OPEC Seen Unyielding in Oil Market-Share Battle with Shale
(Bloomberg) -- OPEC will stick with the strategy of favoring market share over prices when it meets next month because rival producers are already starting to buckle.
All but one of the 34 analysts and traders surveyed by Bloomberg said the Organization of Petroleum Exporting Countries will maintain its daily production target of 30 million barrels when it meets in Vienna on June 5.
Saudi Arabia, the biggest of OPEC’s 12 members, shaped the strategy at the last meeting in November, arguing that the usual response of cutting output to boost prices would not address the threat from shale and other higher-cost suppliers. Prices rose by about $20 since mid-January as producers cut spending plans and the number of active U.S. drilling rigs fell by the most ever.
“Dramatic cuts in spending and drilling are finally having an impact, so why on earth would Saudi Arabia change course now their strategy is just starting to bear fruit,” Mike Wittner, head of oil research at Societe Generale SA, said by phone from New York on May 19. “Anyone who expects anything to happen at this meeting is going to be sorely disappointed.”
Brent crude, an international benchmark, traded at $66.32 a barrel at 9:19 a.m. London time. While that’s 43 percent below last year’s high, it’s 47 percent more than the low reached Jan. 13.

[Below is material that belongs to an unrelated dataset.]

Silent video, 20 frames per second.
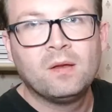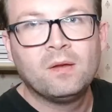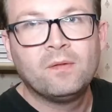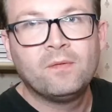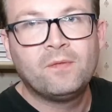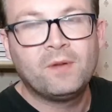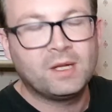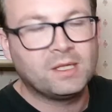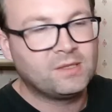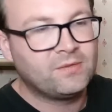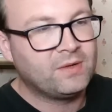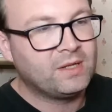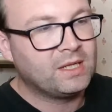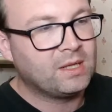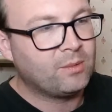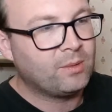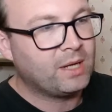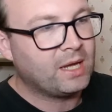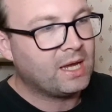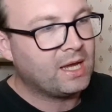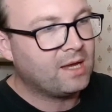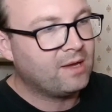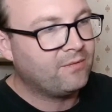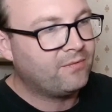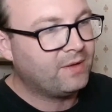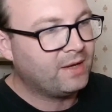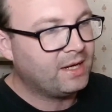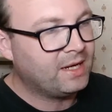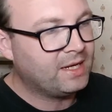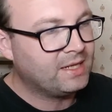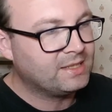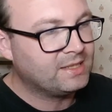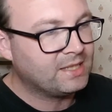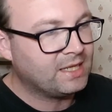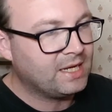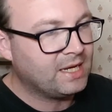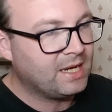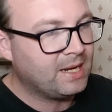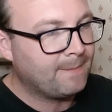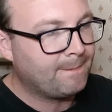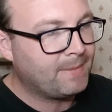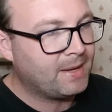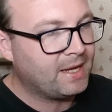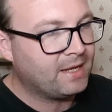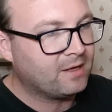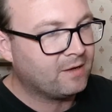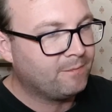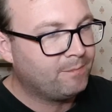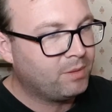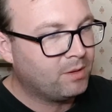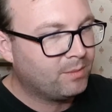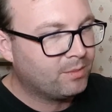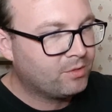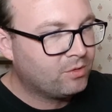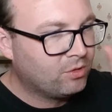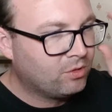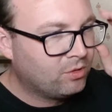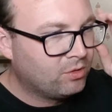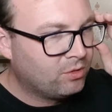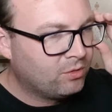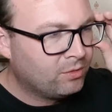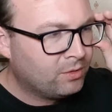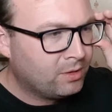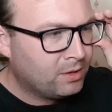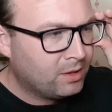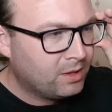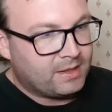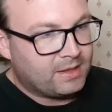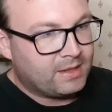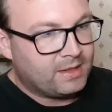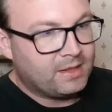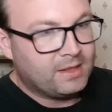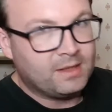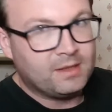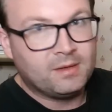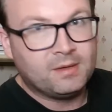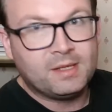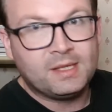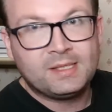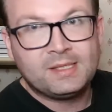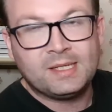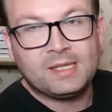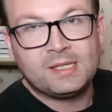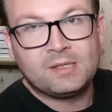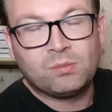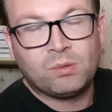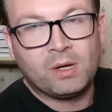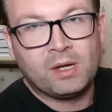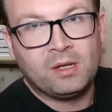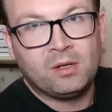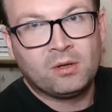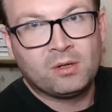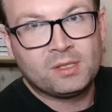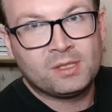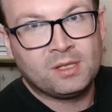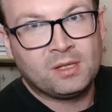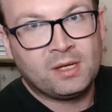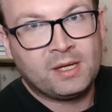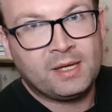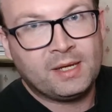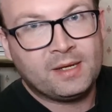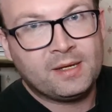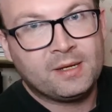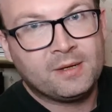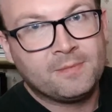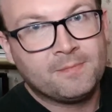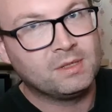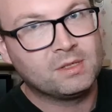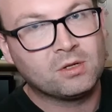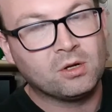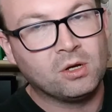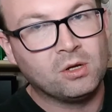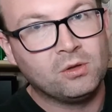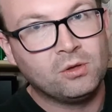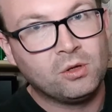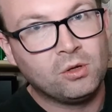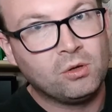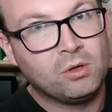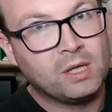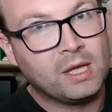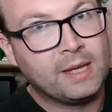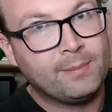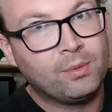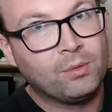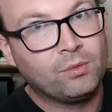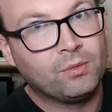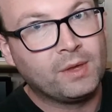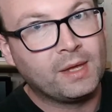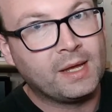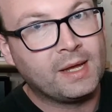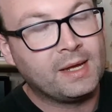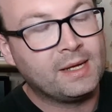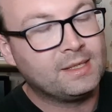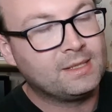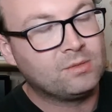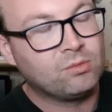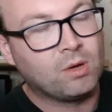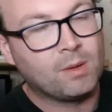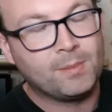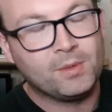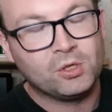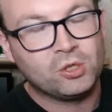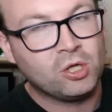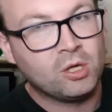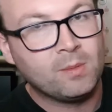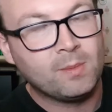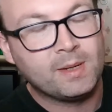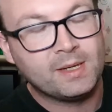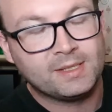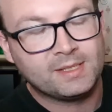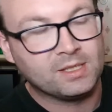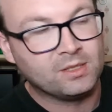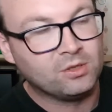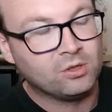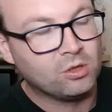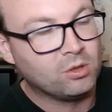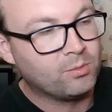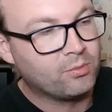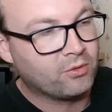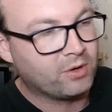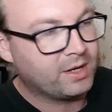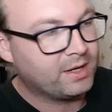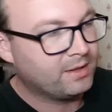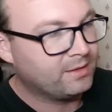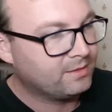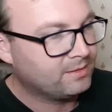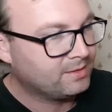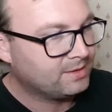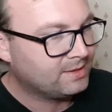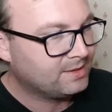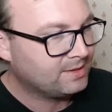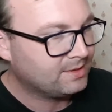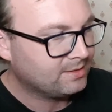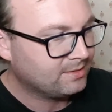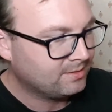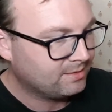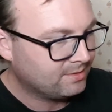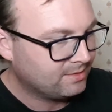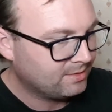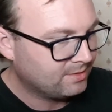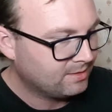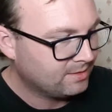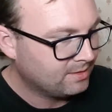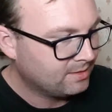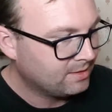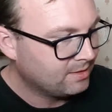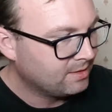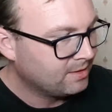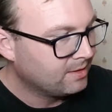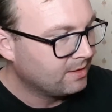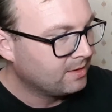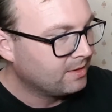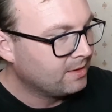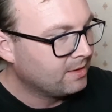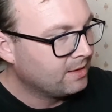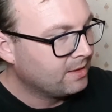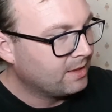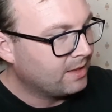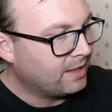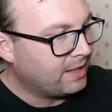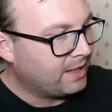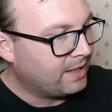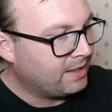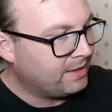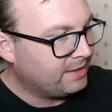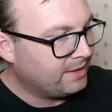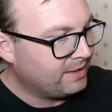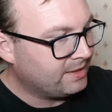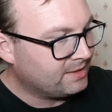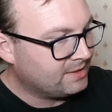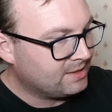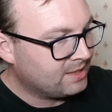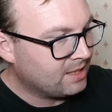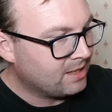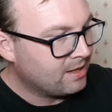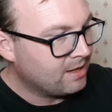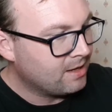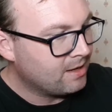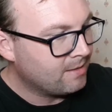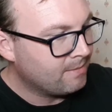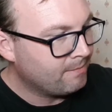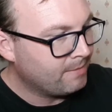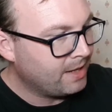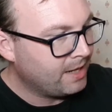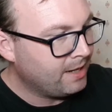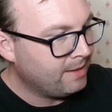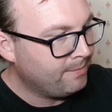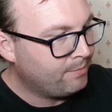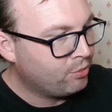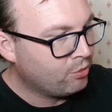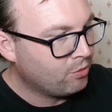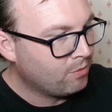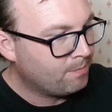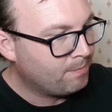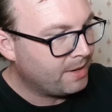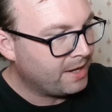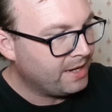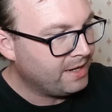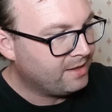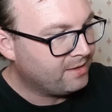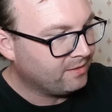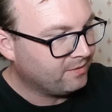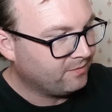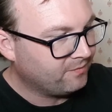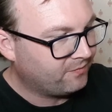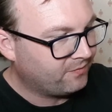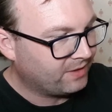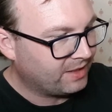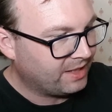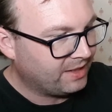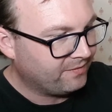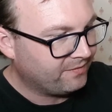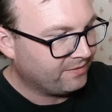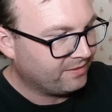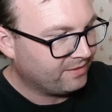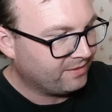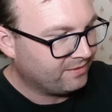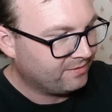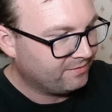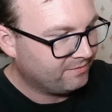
First thing that we have is a bag of popcorn, and this is what it looks like. It's got a new label there, so I presume it's a new brand. And it's maple bacon flavour.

OPEC’s 12 members pumped about 31.2 million barrels a day of crude in April, almost 3 million a day more than the average amount the world requires from the group this quarter, according to the Paris-based International Energy Agency.
Maintain Production
While some members, such as Iran and Venezuela, said they opposed the Nov. 27 decision to maintain production, several OPEC officials have signaled this month that the group will continue with its current course. Iranian Deputy Oil Minister Roknoddin Javadi said on May 18 that that the existing production target is appropriate.